Increasingly the owners of land and capital live in the cities, visiting the countryside for holidays and recreation, leaving rural areas to servants, peons, serfs and slaves. Small owning farmers are bought out or expropriated. Unable to make a living in the countryside they move to the city. Lacking city skills they work as casual labor or are unemployed. The city is divided between enterprisers, their subordinates, owners of country estates and members of the state bureaucracy on one side and vassals, servants, serfs, and slaves and the unemployed on the other. The rich and powerful become richer and more powerful. The poor and dependent grow in numbers—protest, demonstrate, riot, revolt.
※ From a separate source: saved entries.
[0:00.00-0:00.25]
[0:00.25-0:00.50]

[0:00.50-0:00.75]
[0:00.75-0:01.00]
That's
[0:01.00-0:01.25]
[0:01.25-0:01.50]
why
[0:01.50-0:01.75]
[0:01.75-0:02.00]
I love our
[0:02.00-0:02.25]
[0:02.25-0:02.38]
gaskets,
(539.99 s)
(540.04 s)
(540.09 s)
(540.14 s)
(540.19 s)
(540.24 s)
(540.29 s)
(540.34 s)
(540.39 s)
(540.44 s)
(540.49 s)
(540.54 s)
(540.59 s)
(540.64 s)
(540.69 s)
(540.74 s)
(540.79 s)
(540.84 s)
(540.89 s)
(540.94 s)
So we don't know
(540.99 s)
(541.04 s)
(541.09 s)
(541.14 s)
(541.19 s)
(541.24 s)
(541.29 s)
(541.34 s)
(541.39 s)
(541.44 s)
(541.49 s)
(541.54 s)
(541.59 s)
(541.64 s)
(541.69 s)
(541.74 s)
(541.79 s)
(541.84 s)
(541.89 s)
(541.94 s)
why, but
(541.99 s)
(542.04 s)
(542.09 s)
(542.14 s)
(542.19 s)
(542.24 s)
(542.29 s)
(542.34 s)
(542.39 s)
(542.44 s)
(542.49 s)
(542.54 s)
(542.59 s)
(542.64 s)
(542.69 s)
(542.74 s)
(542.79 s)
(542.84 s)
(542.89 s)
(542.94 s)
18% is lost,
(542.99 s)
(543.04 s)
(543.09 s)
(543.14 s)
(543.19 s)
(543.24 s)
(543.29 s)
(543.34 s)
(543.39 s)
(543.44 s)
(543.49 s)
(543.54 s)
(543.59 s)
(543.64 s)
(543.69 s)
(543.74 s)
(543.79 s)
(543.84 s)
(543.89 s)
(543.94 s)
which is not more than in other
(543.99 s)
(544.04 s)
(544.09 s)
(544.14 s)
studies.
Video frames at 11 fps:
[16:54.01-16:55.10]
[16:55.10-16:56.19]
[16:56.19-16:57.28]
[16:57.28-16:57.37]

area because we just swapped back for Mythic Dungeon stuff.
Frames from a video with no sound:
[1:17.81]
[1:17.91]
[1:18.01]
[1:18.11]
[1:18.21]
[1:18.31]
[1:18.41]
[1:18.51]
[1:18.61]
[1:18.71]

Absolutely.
This class struggle dominates public life in the urban centers of every civilization. The rich offer petty reforms and minor benefits to the impoverished, semi-employed city masses. At the same time the urban oligarchy breaks up into rival factions: the Ins and the Outs. The Ins hold public jobs, spend public money, award contracts and pass around favors. The Outs wait and maneuver for their turn at the public pie-counter. Both Ins and Outs appeal for mass support.
Oppositions and confrontations lead to conflicts which have studded the life of every civilization. Conflicts include wars which may be divided into six groups: (1) Wars of expansion, conquest, colonization directed toward the enlargement of the territories included in the civilization. (2) Wars of survival among adjacent nations and empires. (3) Wars fought to suppress unrest and revolt in the colonies and dependencies of an empire or civilization. (4) Wars fought to repel the invasion of migrating peoples attempting to occupy territory over which an empire or a civilization claims jurisdiction. (5) Peasant, serf and slave revolts and rebellions against the authority of empires or civilizations. (6) Civil wars to determine the leadership of particular empires; wars of leadership succession; conflicts and power seizures within particular oligarchies.
In every civilization final decisions regarding domestic and foreign issues have been made by an appeal to arms. There were laws and legal institutions in many civilizations under which confrontations might have been prevented and armed conflict avoided. Where these legal means failed to provide solutions, contestants turned to armed force as the final arbiter.
Competitive survival struggle has played a prominent role in the life of every civilization known to history. Competition at its highest level employs armed force as its instrument of policy. War, domestic and foreign has, therefore, dominated the history of every civilization. Walter Bagehot called war a state maker. In the same context, war may be referred to as a civilization maker.